21702
Assessing Anxiety Symptomatology in Children with ASD Using Existing Measures: Is the Spence Children's Anxiety Scale- Parent Version a Useful Tool?
Objectives: To examine the internal consistency and convergent, divergent and discriminant validity and to explore the factor structure and clinical usefulness of the Spence Children Anxiety Scale-Parent Version (SCAS-P). This paper presents final analyses of a larger sample than previously reported in an earlier preliminary presentation (Magiati et al., 2015).
Methods: Data from 12 studies from the UK, Singapore and the USA were pooled together. Participants were caregivers of 870 youth with a professional diagnosis of ASD, Autism, Asperger’s syndrome or PDD-NOS (87.7% males; 95% had a diagnosis of ASD; mean age=11.6 years, SD = 2.77) most of whom had at least one measure of autism symptomatology available. IQ data were available for 278 participants and another 238 had adaptive functioning scores. All but 21 clinically anxious help-seeking youth were recruited from special schools, other community or ASD diagnostic settings.

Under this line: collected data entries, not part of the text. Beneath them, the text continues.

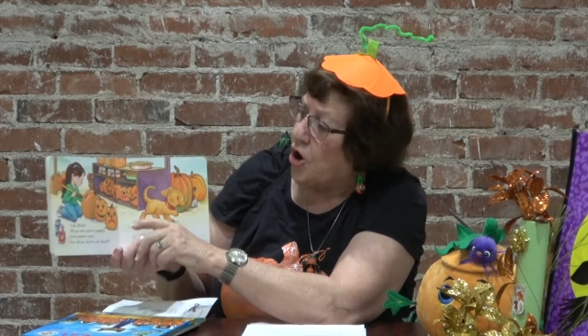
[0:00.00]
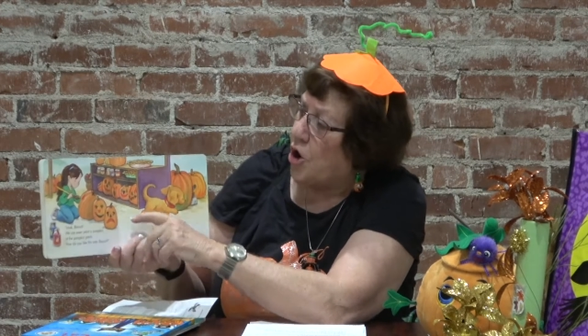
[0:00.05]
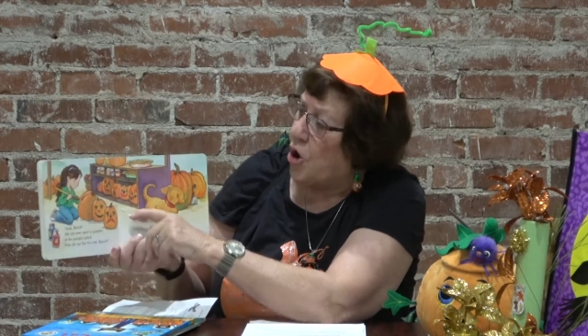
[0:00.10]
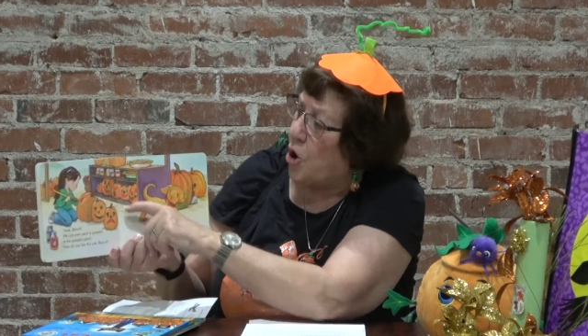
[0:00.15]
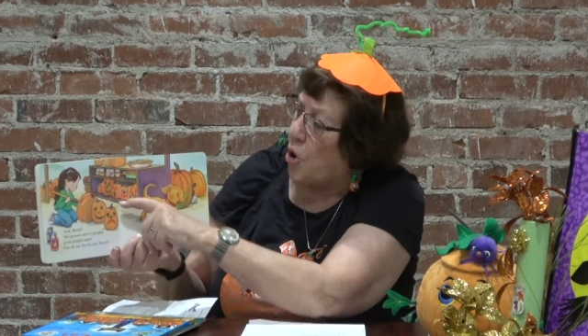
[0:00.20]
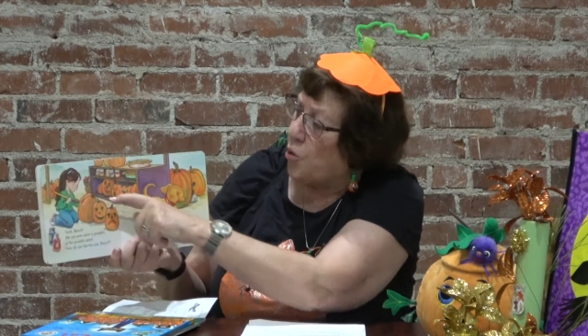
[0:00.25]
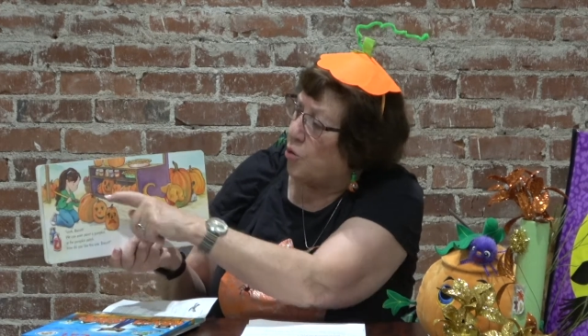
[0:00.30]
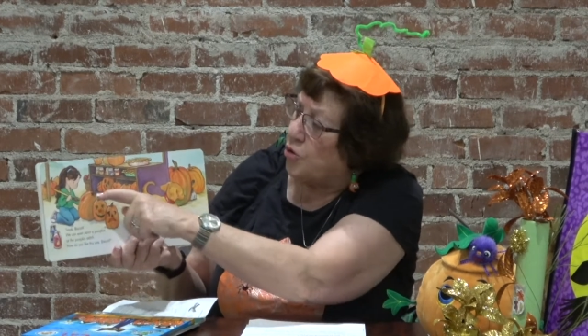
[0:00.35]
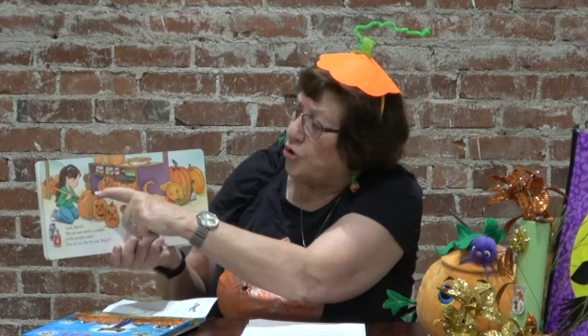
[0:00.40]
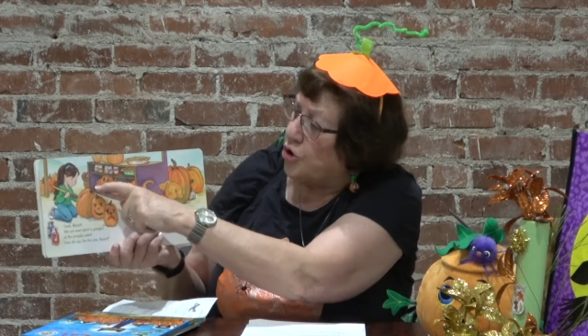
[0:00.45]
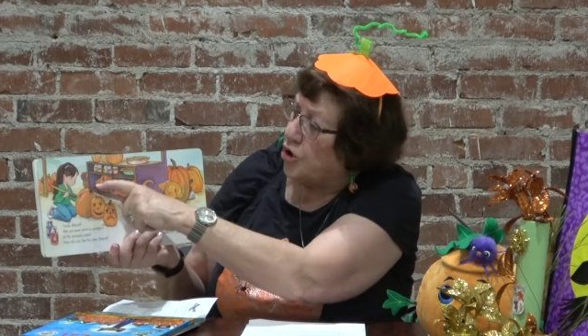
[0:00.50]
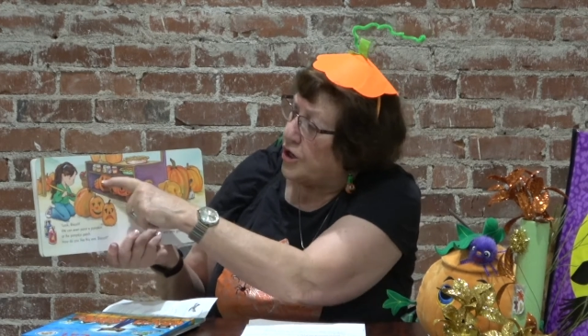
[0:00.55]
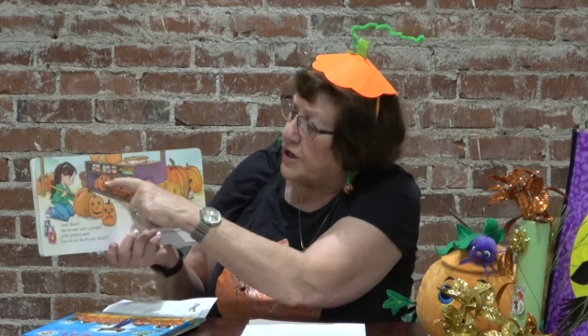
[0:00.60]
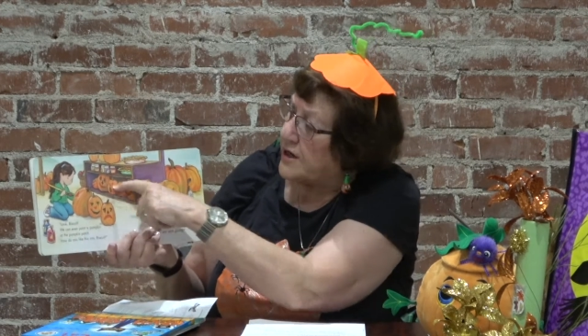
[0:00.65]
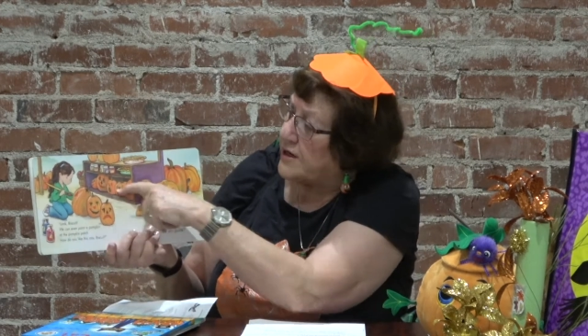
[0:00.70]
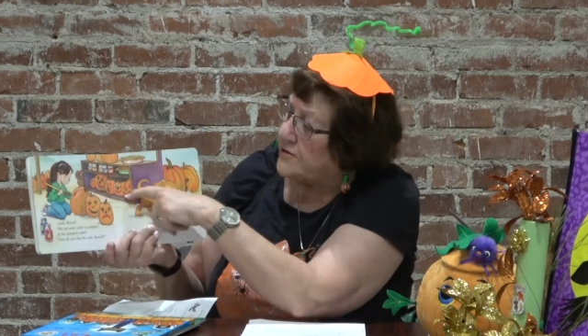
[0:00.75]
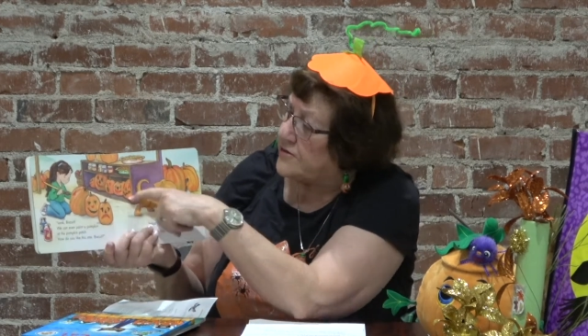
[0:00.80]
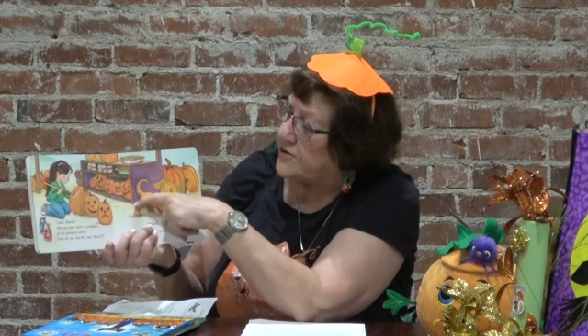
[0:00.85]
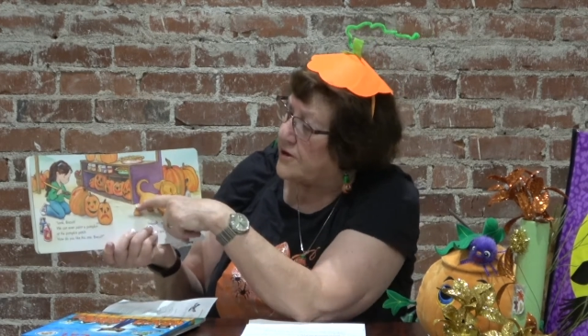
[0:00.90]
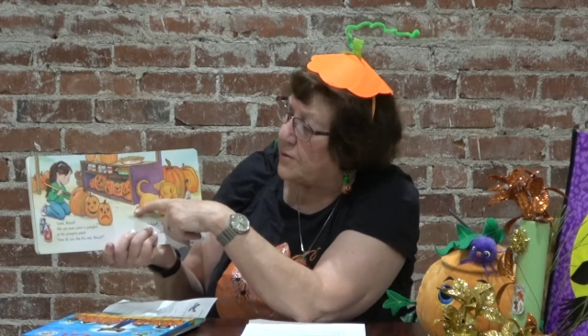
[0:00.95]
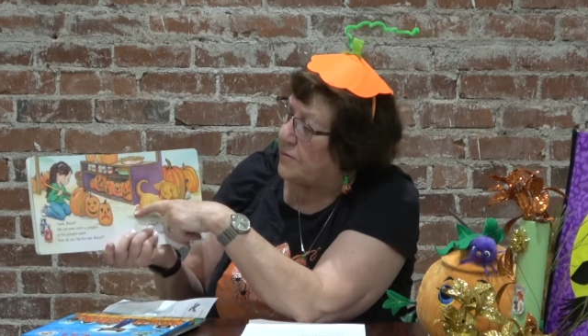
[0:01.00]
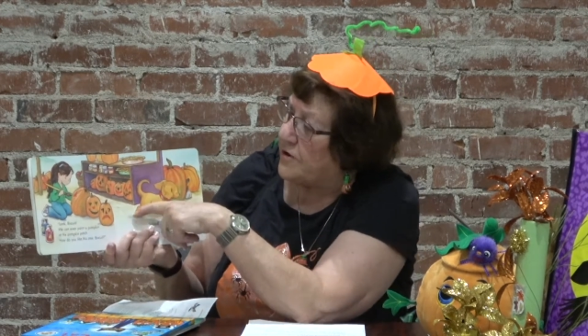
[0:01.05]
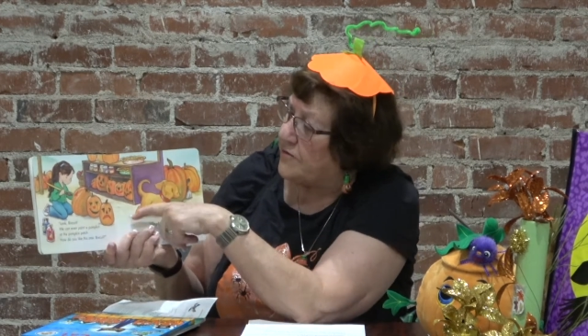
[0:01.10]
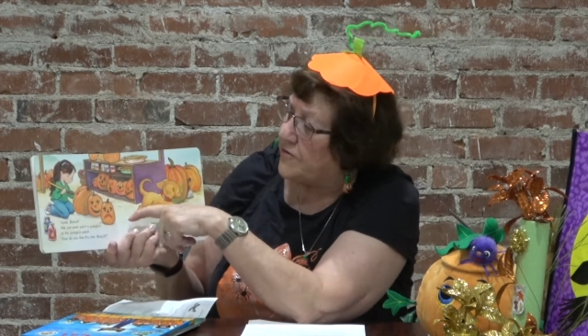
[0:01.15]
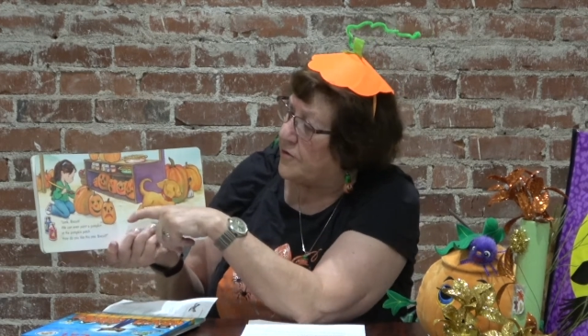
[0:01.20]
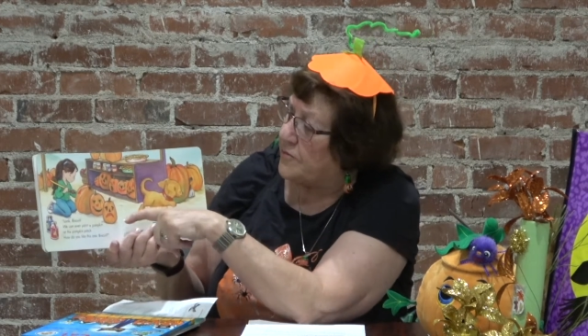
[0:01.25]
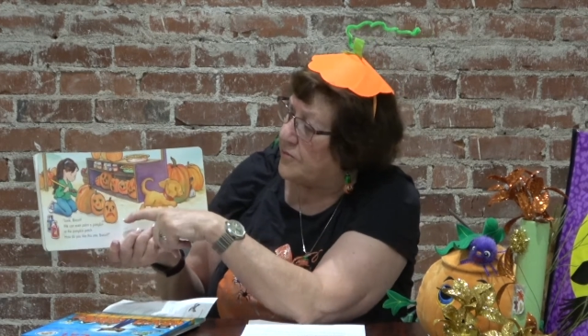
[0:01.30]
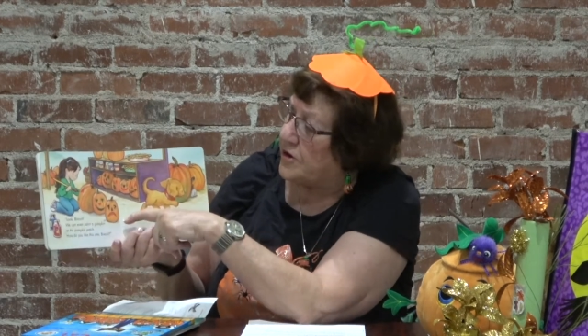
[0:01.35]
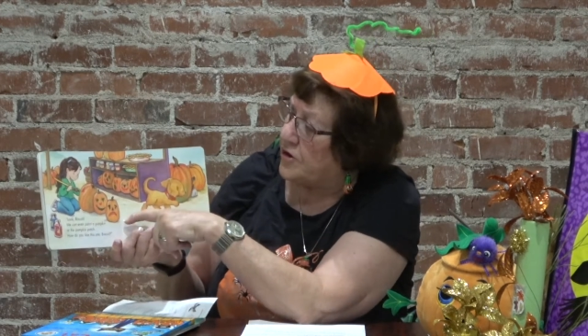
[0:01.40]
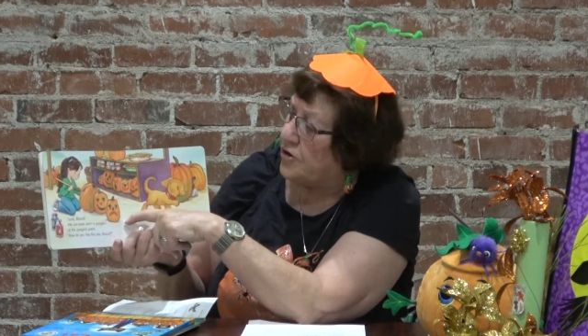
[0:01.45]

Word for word: Oh, look at some of them.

Results: Items from the total SCAS-P scale and from all but the Physical Injury subscales (α=.55) were internally reliable (all α>.75). The SCAS-P total and subscale scores had convergent validity with the Developmental Behavior Checklist (DBC) anxiety subscale (r=.32-.64; n=238). The clinically anxious subsample (n=21) had significantly higher total, generalized and social anxiety scores compared to the remaining participants. The existing SCAS-P six-factor structure was not a good fit for data obtained from 435 randomly selected participants in this sample and thus a principal components analysis (PCA) was carried out. Thirty of the 38 items loaded on five factors (social/ generalized anxiety, separation, obsessive compulsive, somatic symptoms and specific phobias) explaining 57.9% of the variance. A confirmatory factor analysis of the revised structure was re-run for the other half of the sample, but it was not a good fit.
Conclusions: The original SCAS-P full scale and subscales had excellent internal consistency and showed good evidence of convergent, divergent and discriminant validity, with the exception of the Physical injury subscale. Despite its promising psychometric properties, the lack of an adequate factor structure fit is concerning and suggests that future research should look into modifying and re-evaluating the SCAS-P for use in children with ASD.